WHAT IS EXPECTED
Include the line containing "[0:01.00-0:02.00]" and every line after it up to the end of the material below; reproduce them exactly and drop the pictures.

EXTRACTED MATERIAL
┌────────
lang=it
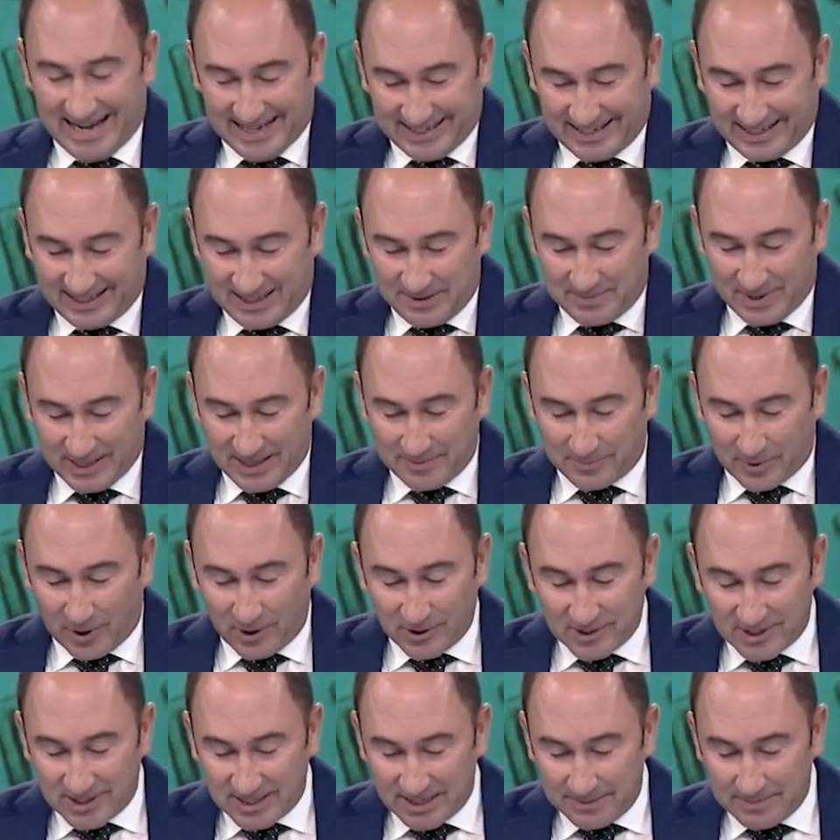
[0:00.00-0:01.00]
Settimana
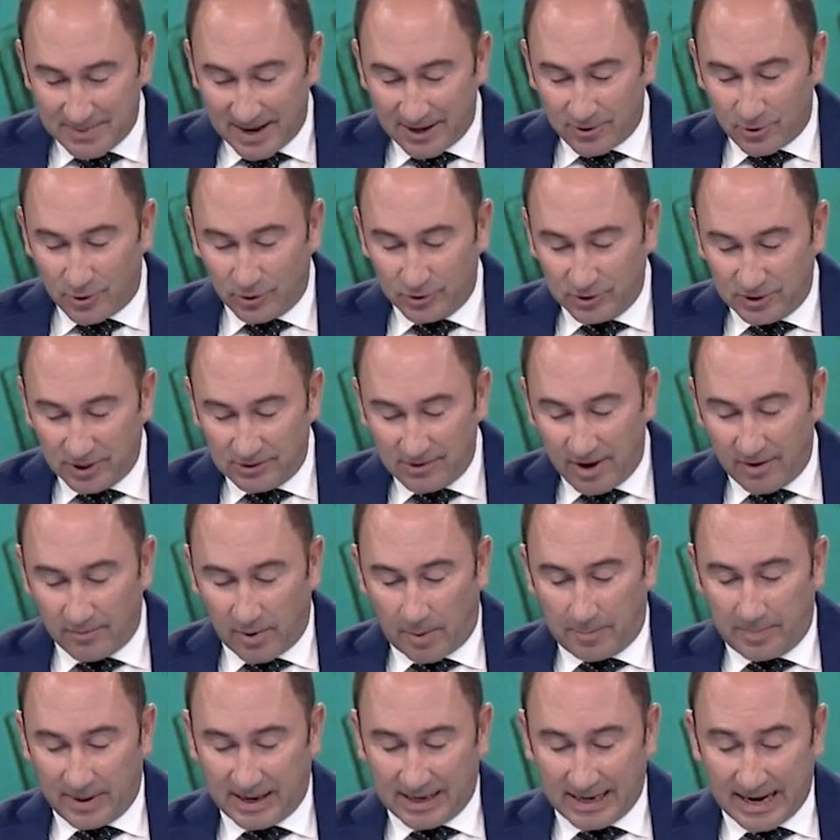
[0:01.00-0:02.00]
prossima
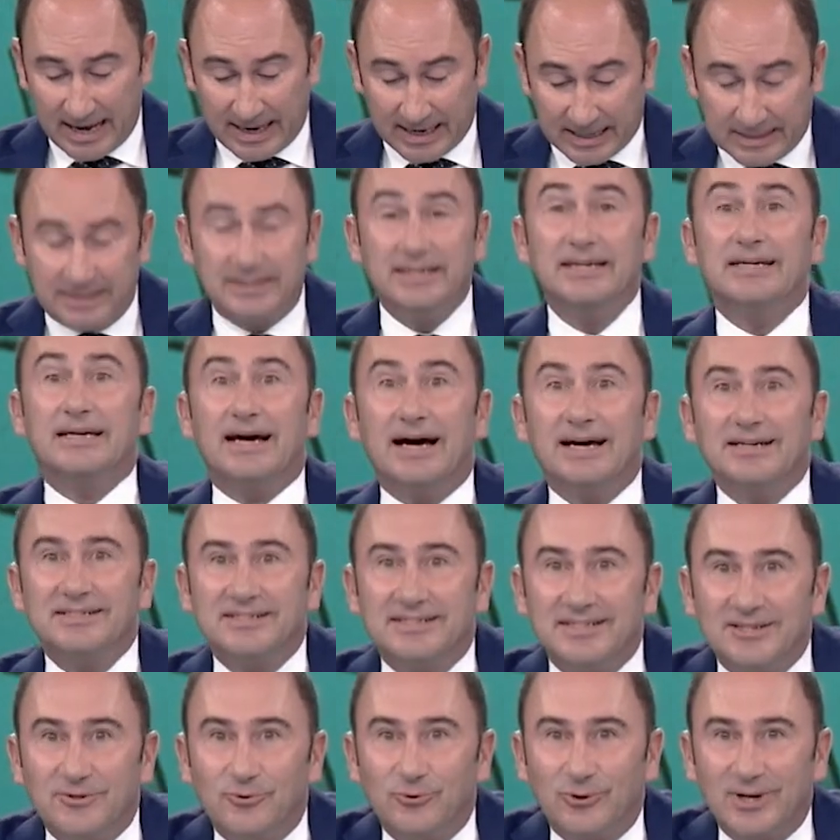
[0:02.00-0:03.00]
continuiamo a parlare di
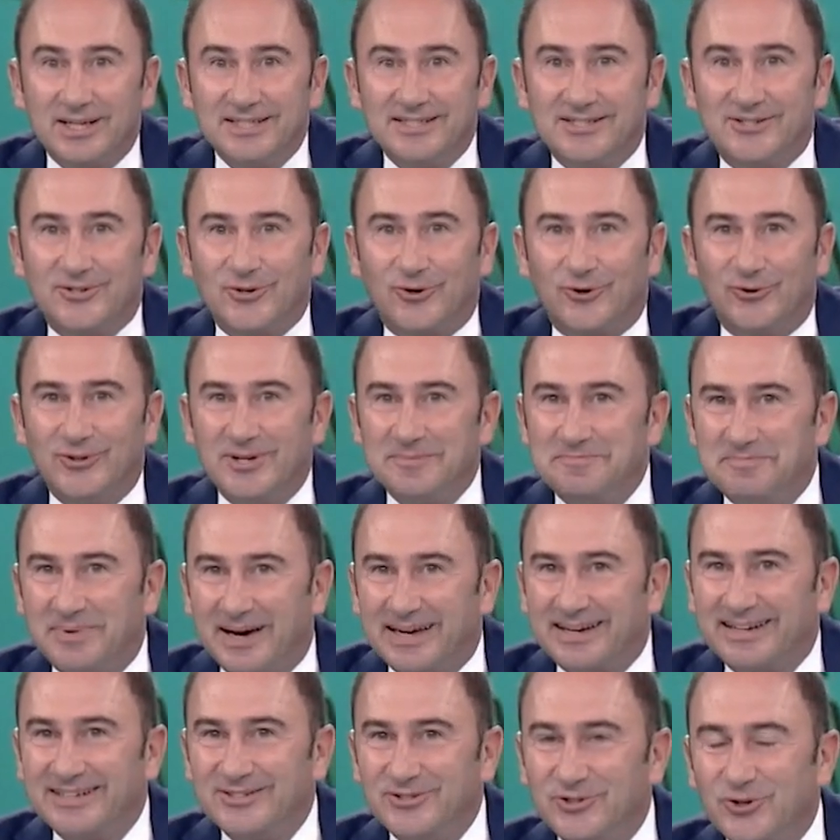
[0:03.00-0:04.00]
assicurazioni
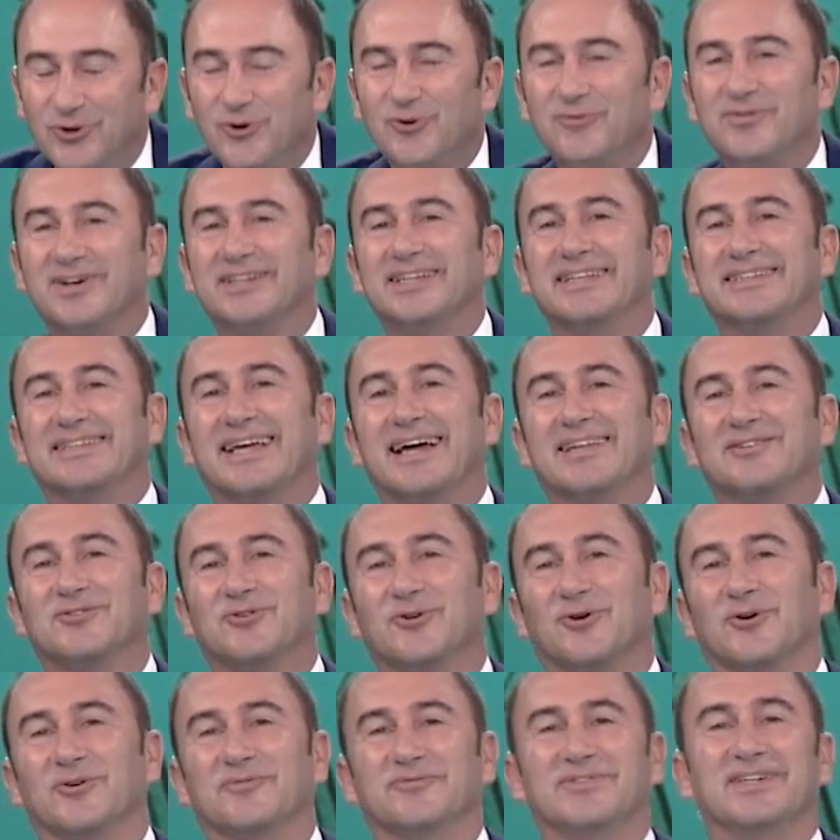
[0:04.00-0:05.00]
per i giovani.
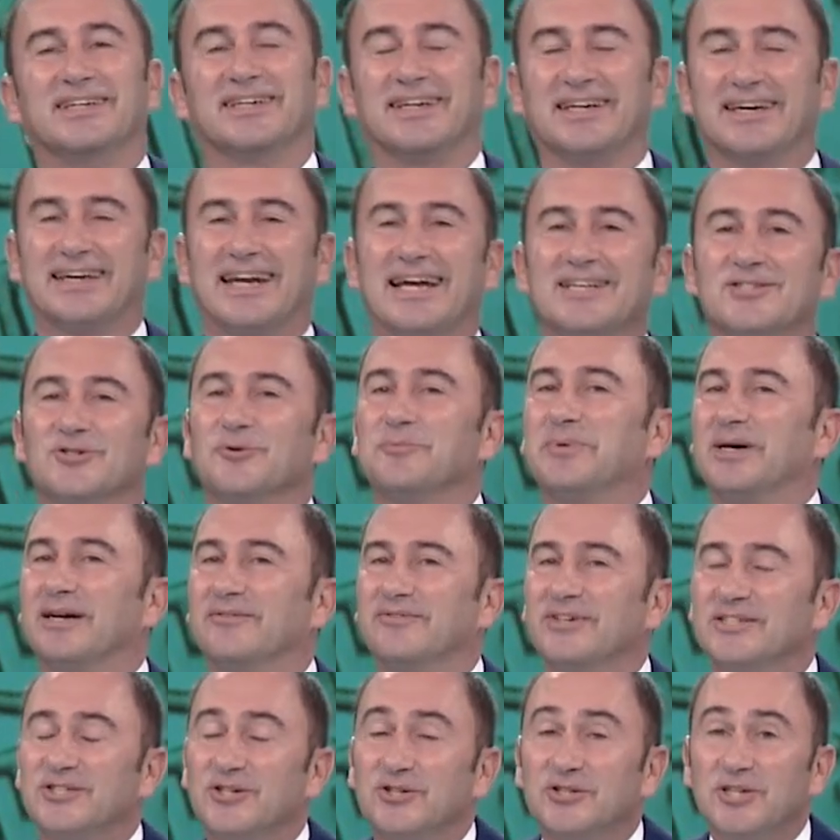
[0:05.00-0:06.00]
Intanto vi ringrazio per
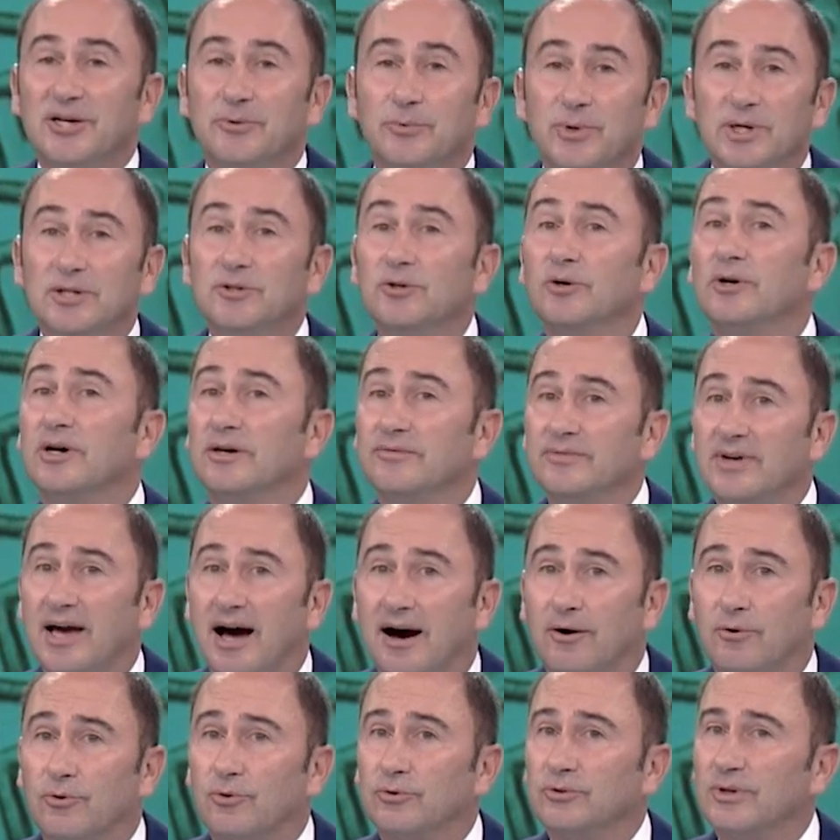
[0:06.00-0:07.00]
averci seguito e vi
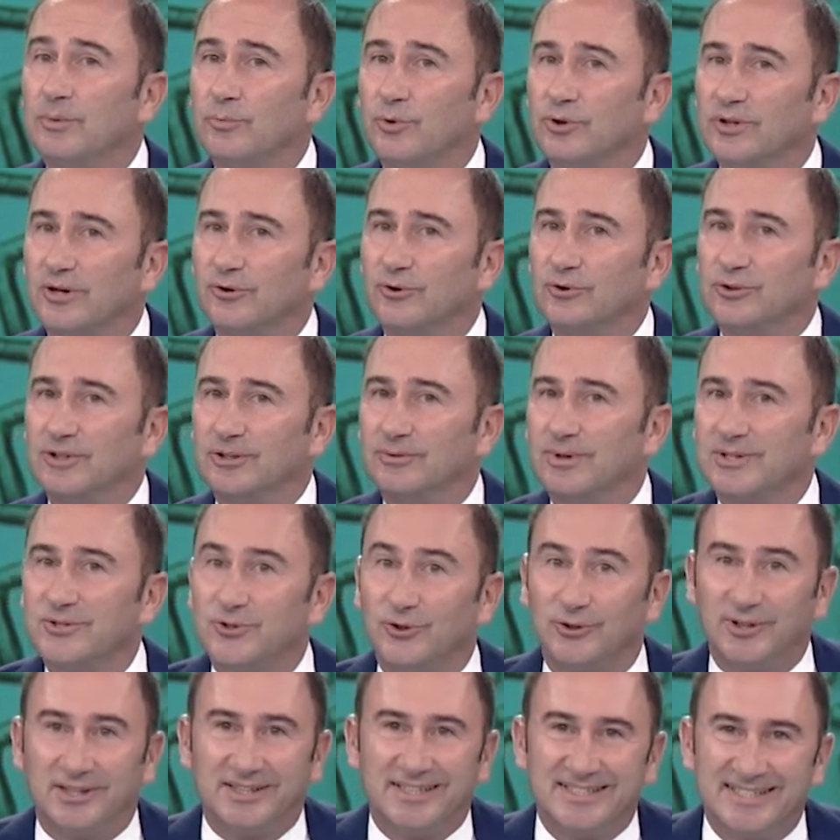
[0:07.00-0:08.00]
auguro una buona
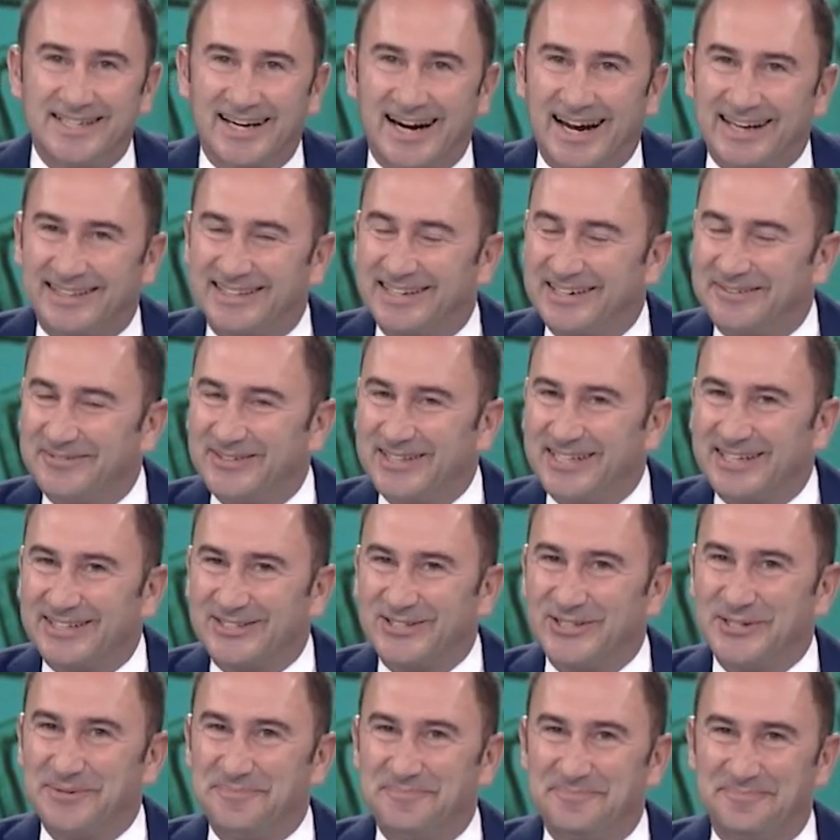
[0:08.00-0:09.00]
continuazione di serata.
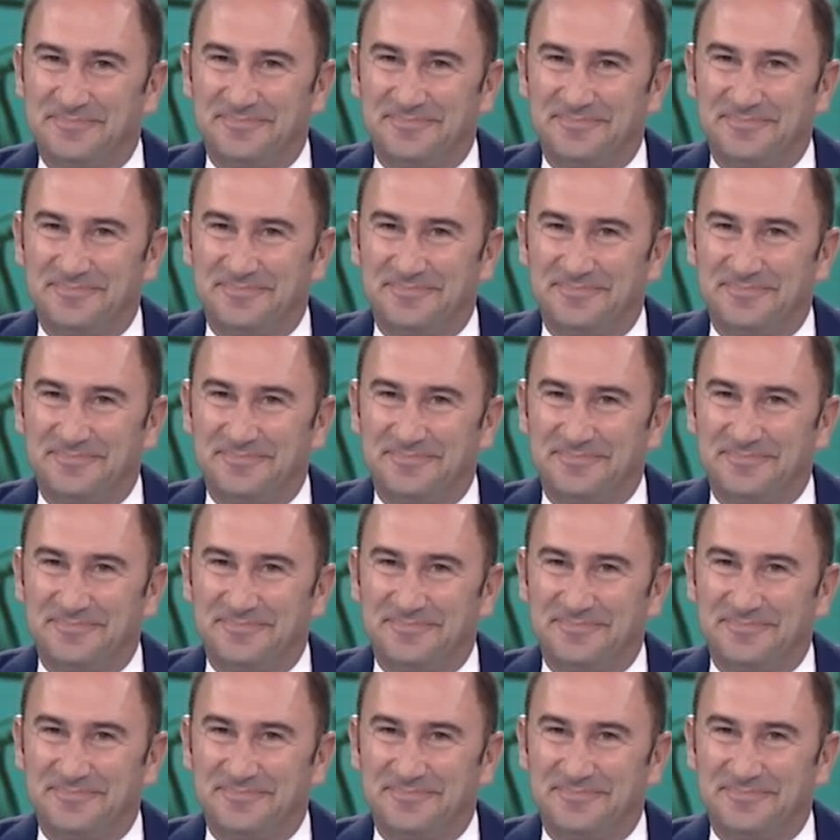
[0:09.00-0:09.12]
Arrivederci.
└────────
TASK SOLUTION
[0:01.00-0:02.00]
prossima
[0:02.00-0:03.00]
continuiamo a parlare di
[0:03.00-0:04.00]
assicurazioni
[0:04.00-0:05.00]
per i giovani.
[0:05.00-0:06.00]
Intanto vi ringrazio per
[0:06.00-0:07.00]
averci seguito e vi
[0:07.00-0:08.00]
auguro una buona
[0:08.00-0:09.00]
continuazione di serata.
[0:09.00-0:09.12]
Arrivederci.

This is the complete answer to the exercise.